Task instructions:
Only a number is wanted: the count of lines in this listing that contain "frames".
_ _ _ _
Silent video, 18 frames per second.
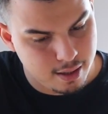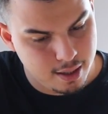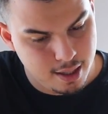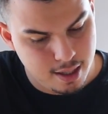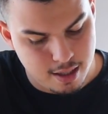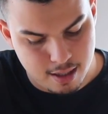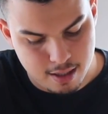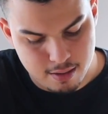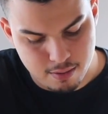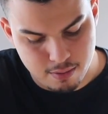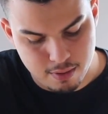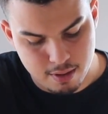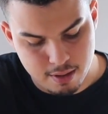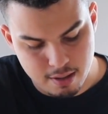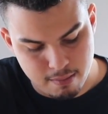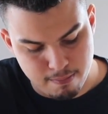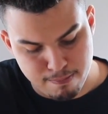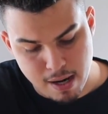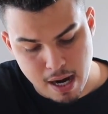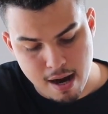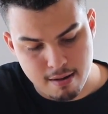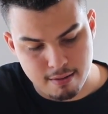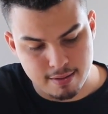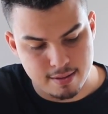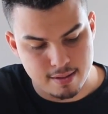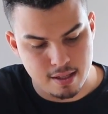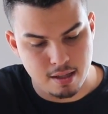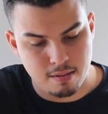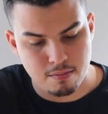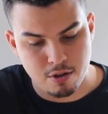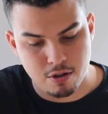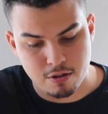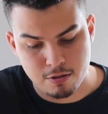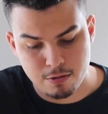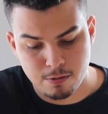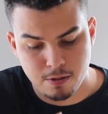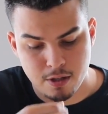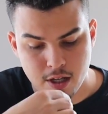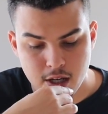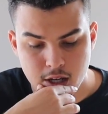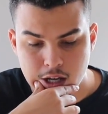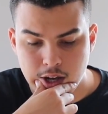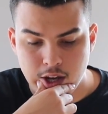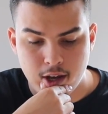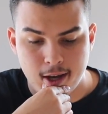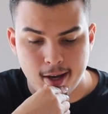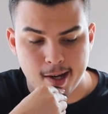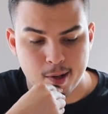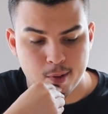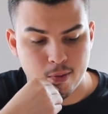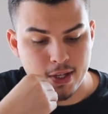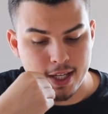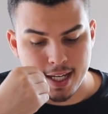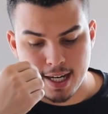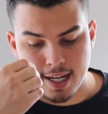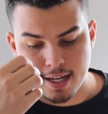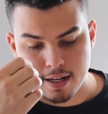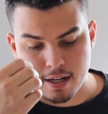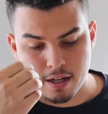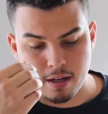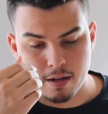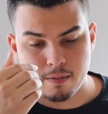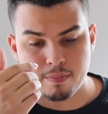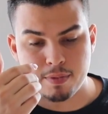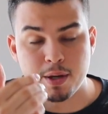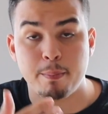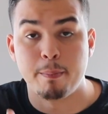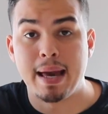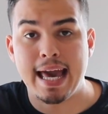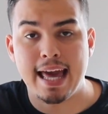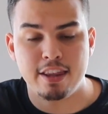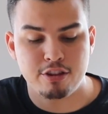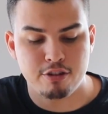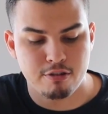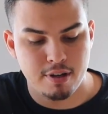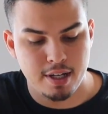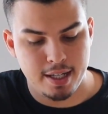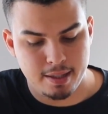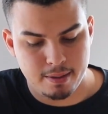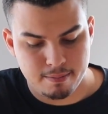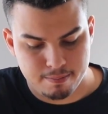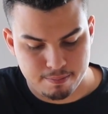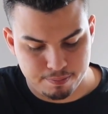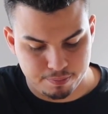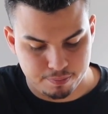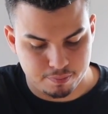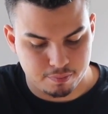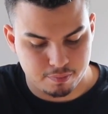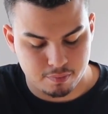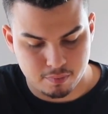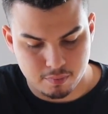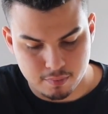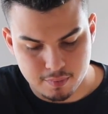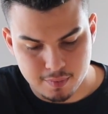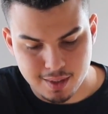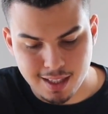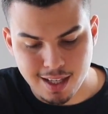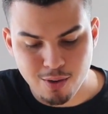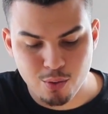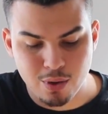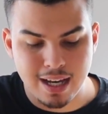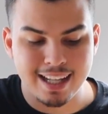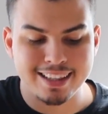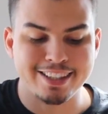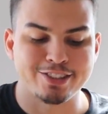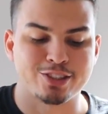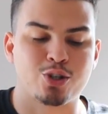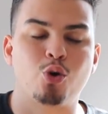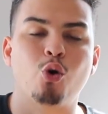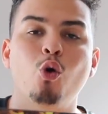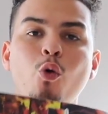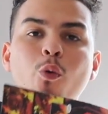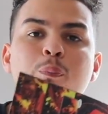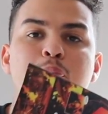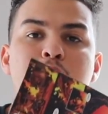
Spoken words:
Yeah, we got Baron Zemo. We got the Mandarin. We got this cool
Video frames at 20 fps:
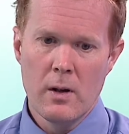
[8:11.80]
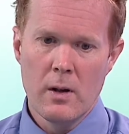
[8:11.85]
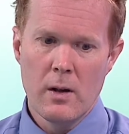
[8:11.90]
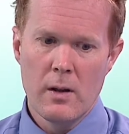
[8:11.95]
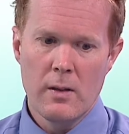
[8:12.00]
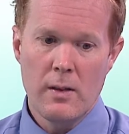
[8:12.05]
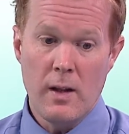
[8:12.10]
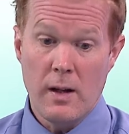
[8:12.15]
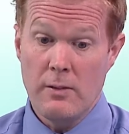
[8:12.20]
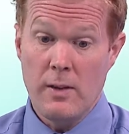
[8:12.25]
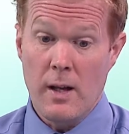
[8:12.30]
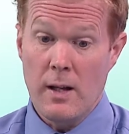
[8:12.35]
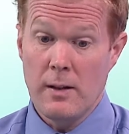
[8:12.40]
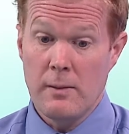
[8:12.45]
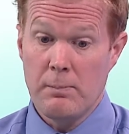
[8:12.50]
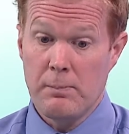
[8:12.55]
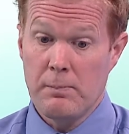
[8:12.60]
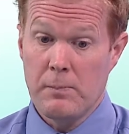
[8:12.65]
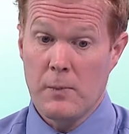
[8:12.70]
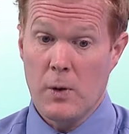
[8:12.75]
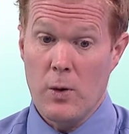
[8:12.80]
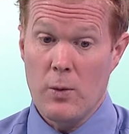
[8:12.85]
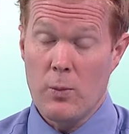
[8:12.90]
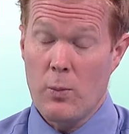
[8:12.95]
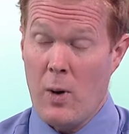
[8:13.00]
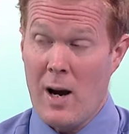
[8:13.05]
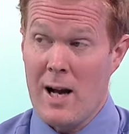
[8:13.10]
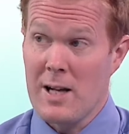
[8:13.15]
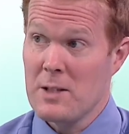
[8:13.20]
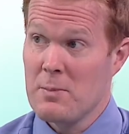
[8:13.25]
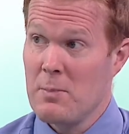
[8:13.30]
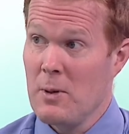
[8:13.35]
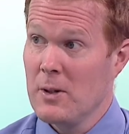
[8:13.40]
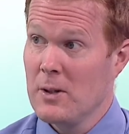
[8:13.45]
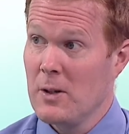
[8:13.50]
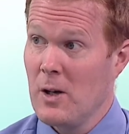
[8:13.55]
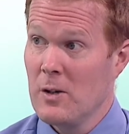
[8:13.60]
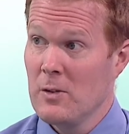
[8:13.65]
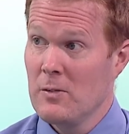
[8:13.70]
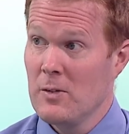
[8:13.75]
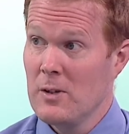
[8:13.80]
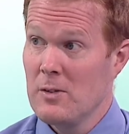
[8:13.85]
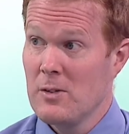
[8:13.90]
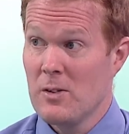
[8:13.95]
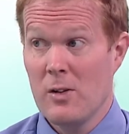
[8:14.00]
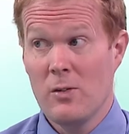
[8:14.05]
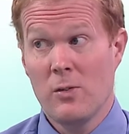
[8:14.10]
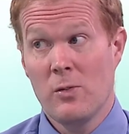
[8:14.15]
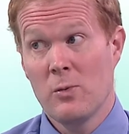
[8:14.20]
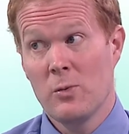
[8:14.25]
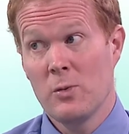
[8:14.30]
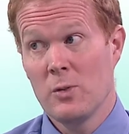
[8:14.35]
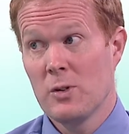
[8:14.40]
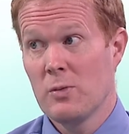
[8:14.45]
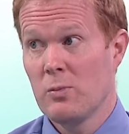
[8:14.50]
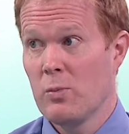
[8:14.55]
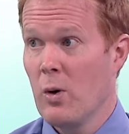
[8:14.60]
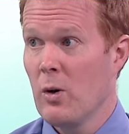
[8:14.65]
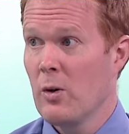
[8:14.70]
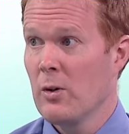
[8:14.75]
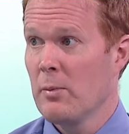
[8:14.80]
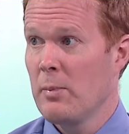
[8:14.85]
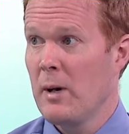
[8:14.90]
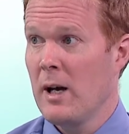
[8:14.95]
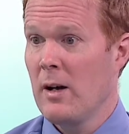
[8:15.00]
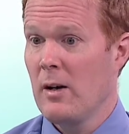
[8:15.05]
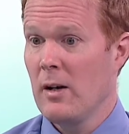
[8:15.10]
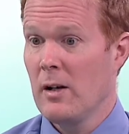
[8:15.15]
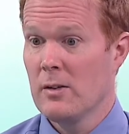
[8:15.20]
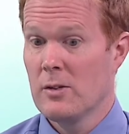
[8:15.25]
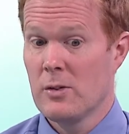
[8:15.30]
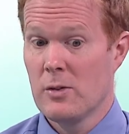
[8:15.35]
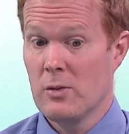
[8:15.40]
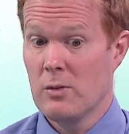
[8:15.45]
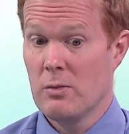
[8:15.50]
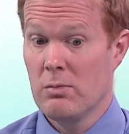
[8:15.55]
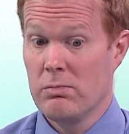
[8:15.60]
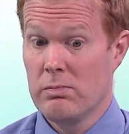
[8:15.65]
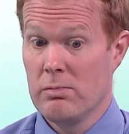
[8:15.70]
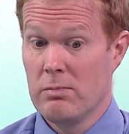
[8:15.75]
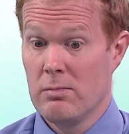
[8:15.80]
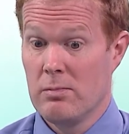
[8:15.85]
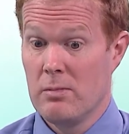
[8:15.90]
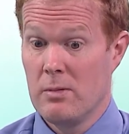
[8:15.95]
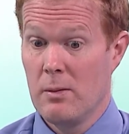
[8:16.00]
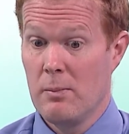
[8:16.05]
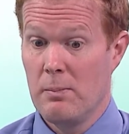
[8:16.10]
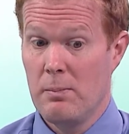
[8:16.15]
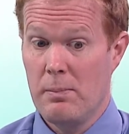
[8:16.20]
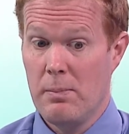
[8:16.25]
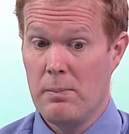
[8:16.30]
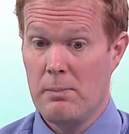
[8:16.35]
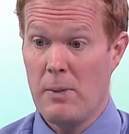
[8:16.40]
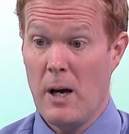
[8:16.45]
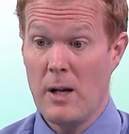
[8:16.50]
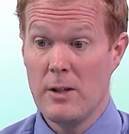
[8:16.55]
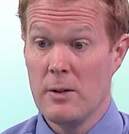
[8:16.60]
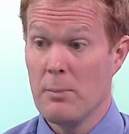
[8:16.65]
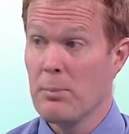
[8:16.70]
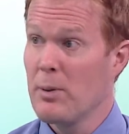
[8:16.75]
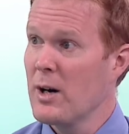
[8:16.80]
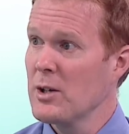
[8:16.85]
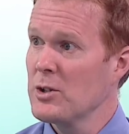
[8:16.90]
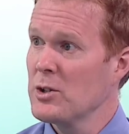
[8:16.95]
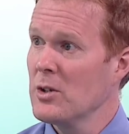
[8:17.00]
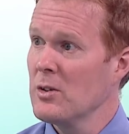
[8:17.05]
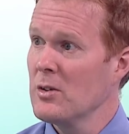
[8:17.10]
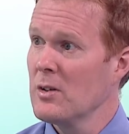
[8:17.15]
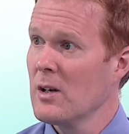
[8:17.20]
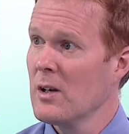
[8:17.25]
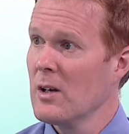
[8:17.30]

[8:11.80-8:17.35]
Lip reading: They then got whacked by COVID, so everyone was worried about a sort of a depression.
_ _ _ _
Output of the exercise:
2